# Closed Captioning



## SeaBeagle (May 7, 2006)

Some channels on Nowhere TV have closed captioning. Is there any way to turn off this annoying feature?


----------



## P Smith (Jul 25, 2002)

and opposite q - how to turn CC on Roku's movies ?


----------



## SeaBeagle (May 7, 2006)

There is not any closed captioning setting even with the new update.


----------



## gjrhine (May 16, 2002)

Not as annoying as useless posts.


----------



## Diana C (Mar 30, 2007)

P Smith said:


> and opposite q - how to turn CC on Roku's movies ?


Captions are a function of the channel, not the Roku box. For example, Netflix has captioning for most titles but some other channels don't.


----------



## Tom Robertson (Nov 15, 2005)

gjrhine said:


> Not as annoying as useless posts.


And the usefulness of this post is what?

Seems like the original post and those following are good questions to me.

Peace,
Tom


----------



## Tom Robertson (Nov 15, 2005)

Now as to the topic, , seems like there are a couple issues/possibilities here.

Are we certain it is CC we're seeing and not subtitles? While I suspect we all know the difference, for some reason that popped in my head when talking about CC that can't be turned off.

And are we sure the CC isn't coming from the TV through that source? Some boxes will forward CC to the TV, some won't.

SeaBeagle, any chance the new upgrade is partial support for CC and they didn't put it into the menus yet? (Seems like bad form to me, but I've seen crazier things happen.) 

Diana, to your point, sometimes it also can be carrier not forwarding the CC (yet) that is embedded in the original channel stream, but lost in translation (and re-recompression...)

Anyone know how the CC laws are being interpreted for the new technologies? I'm sure someday they will be required too, but not sure of the current status.

Peace,
Tom


----------



## SeaBeagle (May 7, 2006)

gjrhine said:


> Not as annoying as useless posts.


This is true. Peeps ask questions that do not ms,e any sense.


----------



## MysteryMan (May 17, 2010)

SeaBeagle said:


> This is true. Peeps ask questions that do not ms,e any sense.

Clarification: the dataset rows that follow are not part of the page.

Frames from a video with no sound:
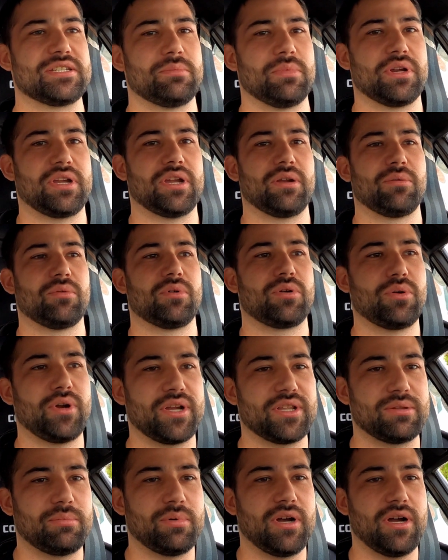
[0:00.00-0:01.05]
them again real quick
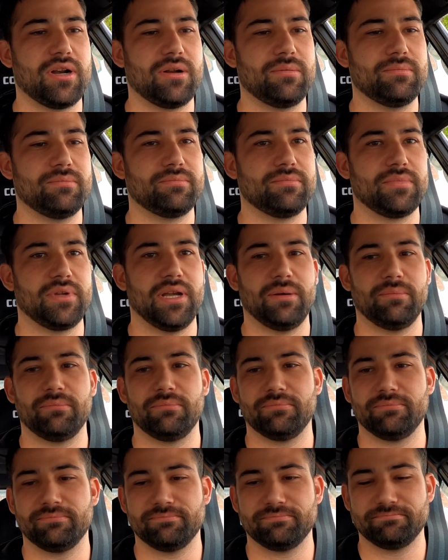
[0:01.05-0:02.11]
at the bottom. Yep.
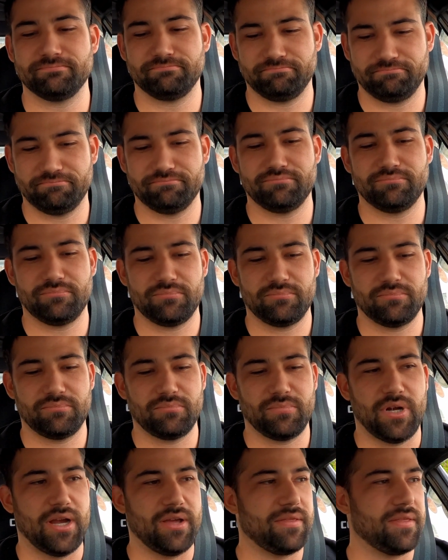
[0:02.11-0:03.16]

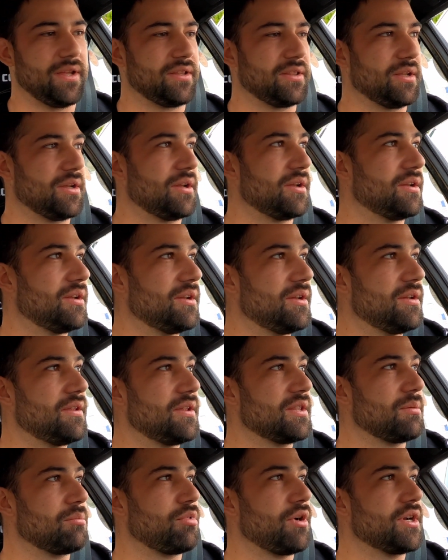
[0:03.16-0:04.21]
I think the
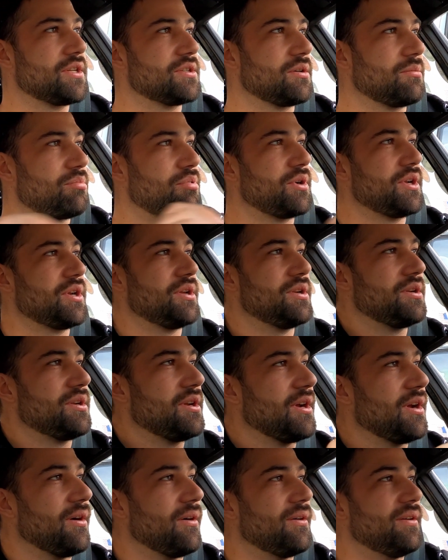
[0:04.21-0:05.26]
brakes are pretty good to
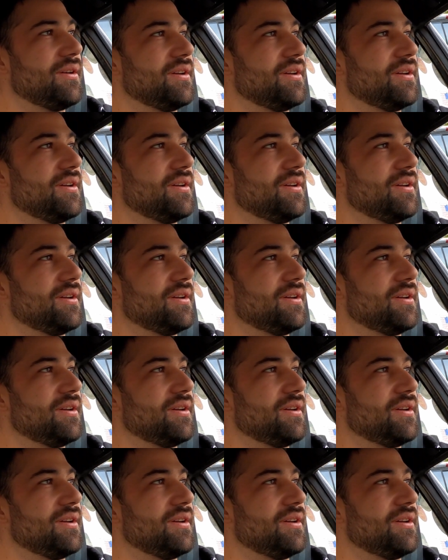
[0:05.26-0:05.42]
go.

Just like your post. I suggest you use Spell Check before critiquing others. :sure:


----------



## Diana C (Mar 30, 2007)

Tom Robertson said:


> ...Diana, to your point, sometimes it also can be carrier not forwarding the CC (yet) that is embedded in the original channel stream, but lost in translation (and re-recompression...)
> 
> Anyone know how the CC laws are being interpreted for the new technologies? I'm sure someday they will be required too, but not sure of the current status.
> 
> ...


Good point. "True" closed captioning is data that is embedded in the stream of data sent to the TV and the TV then presents that on screen. This is not the only way to get dialog to appear as words on the screen. DirecTV, for example, has their own sub-title system which is distinct from the closed captions sent from the content provider.

At the moment, in the case of Roku, the only captioning service is the one provided by the content ("channel" in Roku-speak) provider, if any. As you point out, regulations regarding closed captions for IP delivery are virtually non-existent and still being formulated. The situation for Roku is different than for DirecTV in that once a channel is "loaded" on the Roku, the connection is direct from the Roku box to the provider. This makes it much more difficult (nearly impossible) for Roku to provide their own captioning service.


----------



## Tom Robertson (Nov 15, 2005)

Diana C said:


> Good point. "True" closed captioning is data that is embedded in the stream of data sent to the TV and the TV then presents that on screen. This is not the only way to get dialog to appear as words on the screen. DirecTV, for example, has their own sub-title system which is distinct from the closed captions sent from the content provider.
> 
> At the moment, in the case of Roku, the only captioning service is the one provided by the content ("channel" in Roku-speak) provider, if any. As you point out, regulations regarding closed captions for IP delivery are virtually non-existent and still being formulated. The situation for Roku is different than for DirecTV in that once a channel is "loaded" on the Roku, the connection is direct from the Roku box to the provider. This makes it much more difficult (nearly impossible) for Roku to provide their own captioning service.


Thanks, Diana. I figured someone would know more details--and I'm not surprised tis you.

Peace,
Tom


----------